THE TASK:
Beneath this line are entries. Copy the range from the line with "[0:05.33-0:06.40]" to the line with "Lip reading: You", ends included, exactly; leave pictures out.

Records excerpted from a collection:
+++

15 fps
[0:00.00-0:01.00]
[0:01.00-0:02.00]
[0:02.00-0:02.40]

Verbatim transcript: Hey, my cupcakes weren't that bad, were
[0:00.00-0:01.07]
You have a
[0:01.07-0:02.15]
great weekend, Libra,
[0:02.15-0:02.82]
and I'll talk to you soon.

+++

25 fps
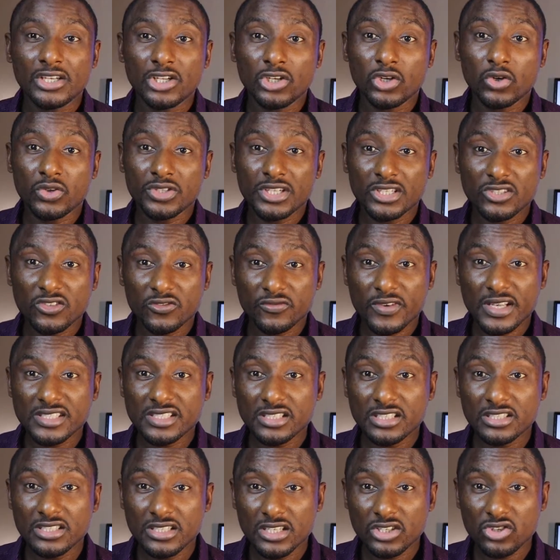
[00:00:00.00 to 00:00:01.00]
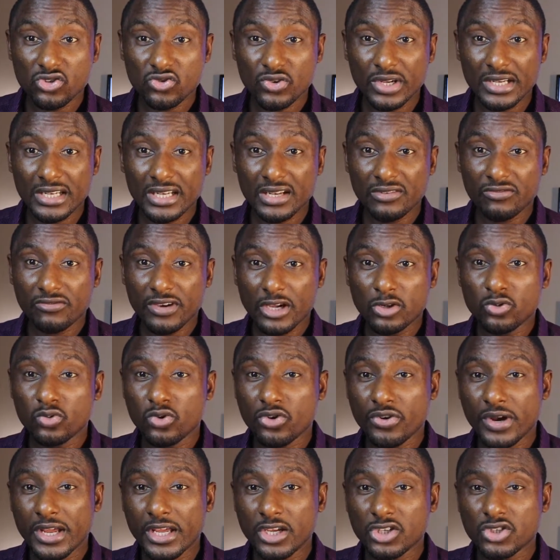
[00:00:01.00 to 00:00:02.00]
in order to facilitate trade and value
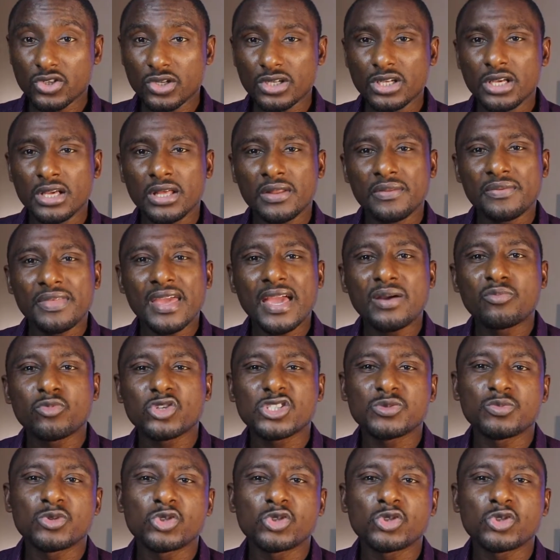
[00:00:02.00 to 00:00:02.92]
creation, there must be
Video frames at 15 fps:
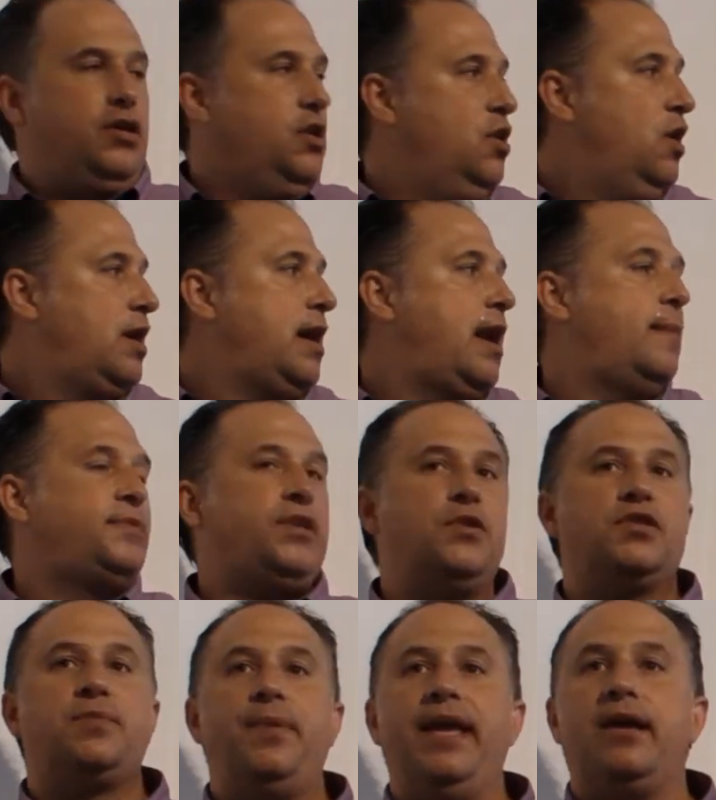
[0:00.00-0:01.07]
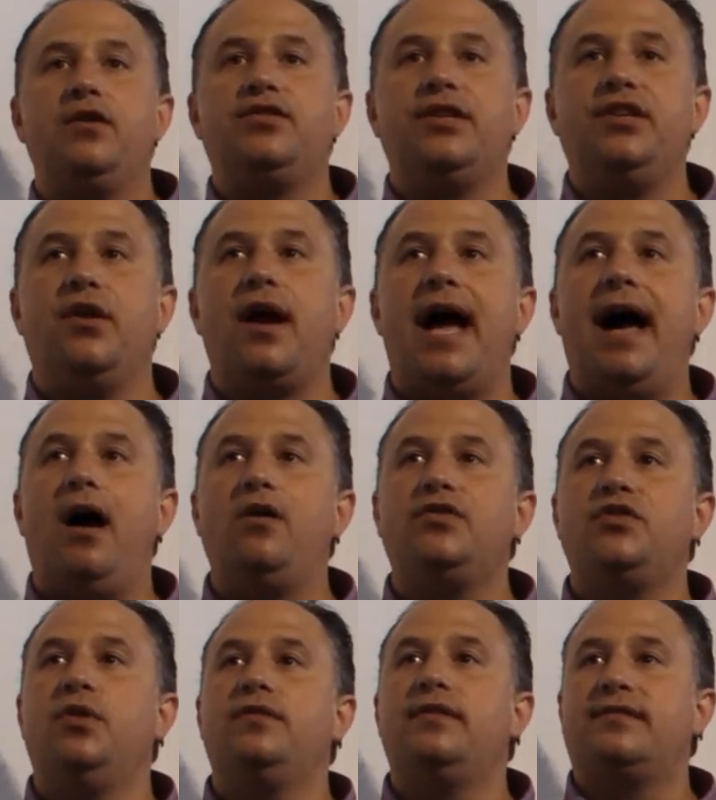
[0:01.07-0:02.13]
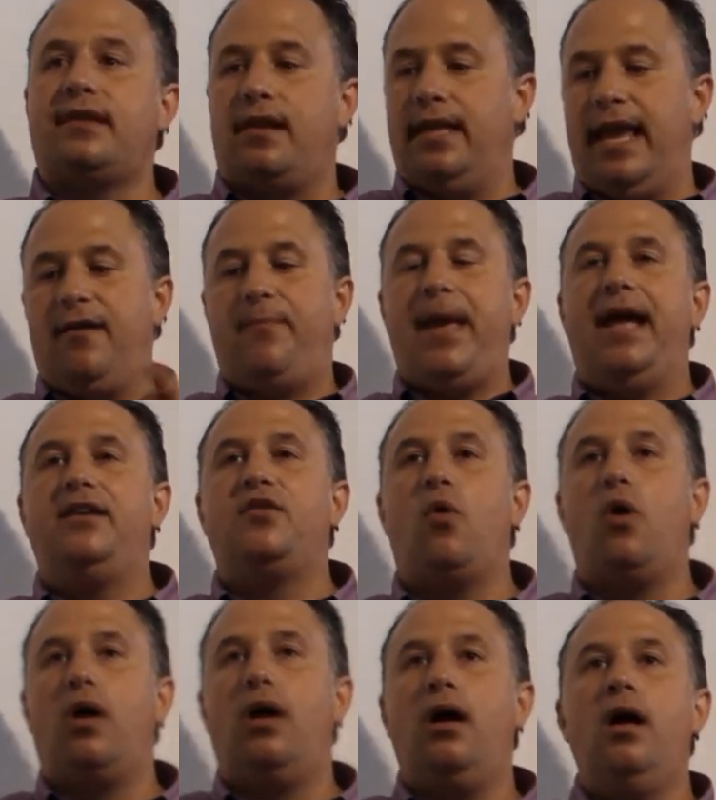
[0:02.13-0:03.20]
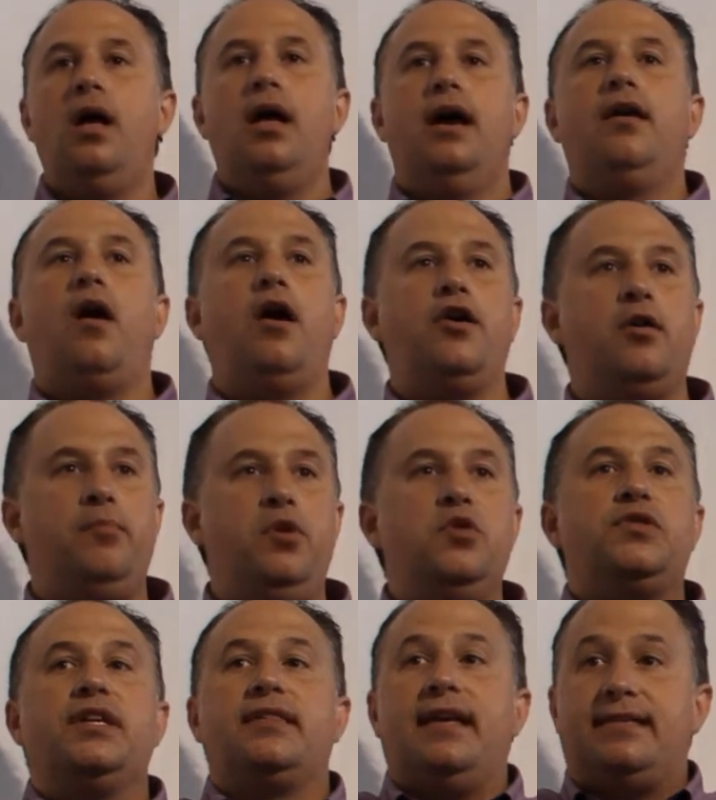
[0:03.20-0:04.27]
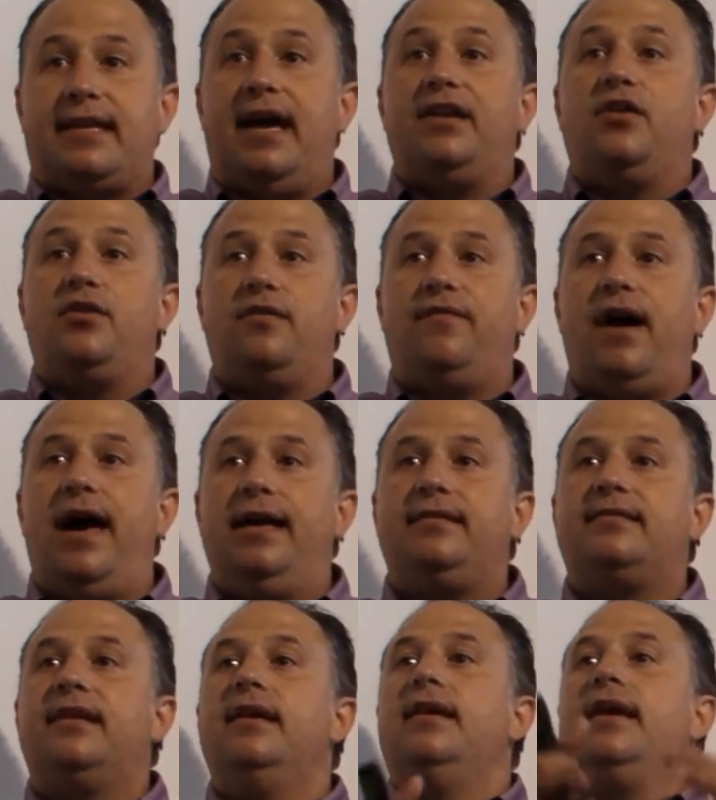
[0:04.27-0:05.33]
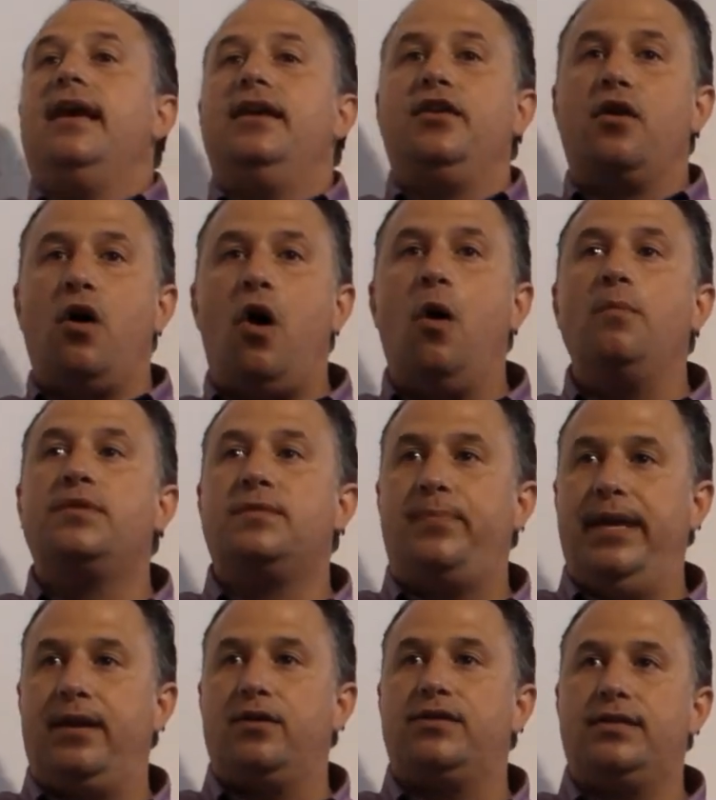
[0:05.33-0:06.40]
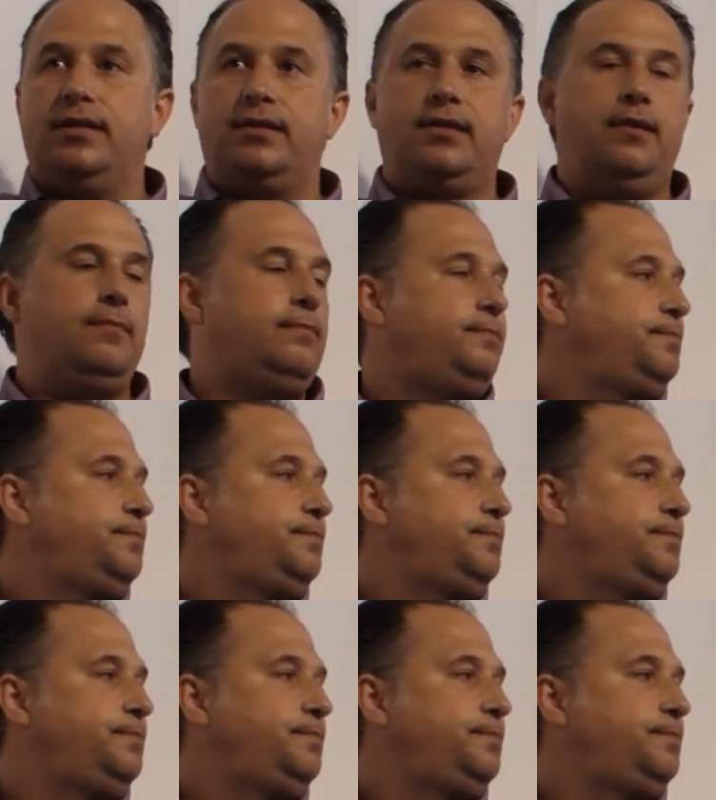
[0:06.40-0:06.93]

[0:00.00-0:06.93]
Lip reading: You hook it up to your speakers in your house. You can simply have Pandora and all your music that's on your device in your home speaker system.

+++

EXERCISE ANSWER:
[0:05.33-0:06.40]
[0:06.40-0:06.93]

[0:00.00-0:06.93]
Lip reading: You hook it up to your speakers in your house. You can simply have Pandora and all your music that's on your device in your home speaker system.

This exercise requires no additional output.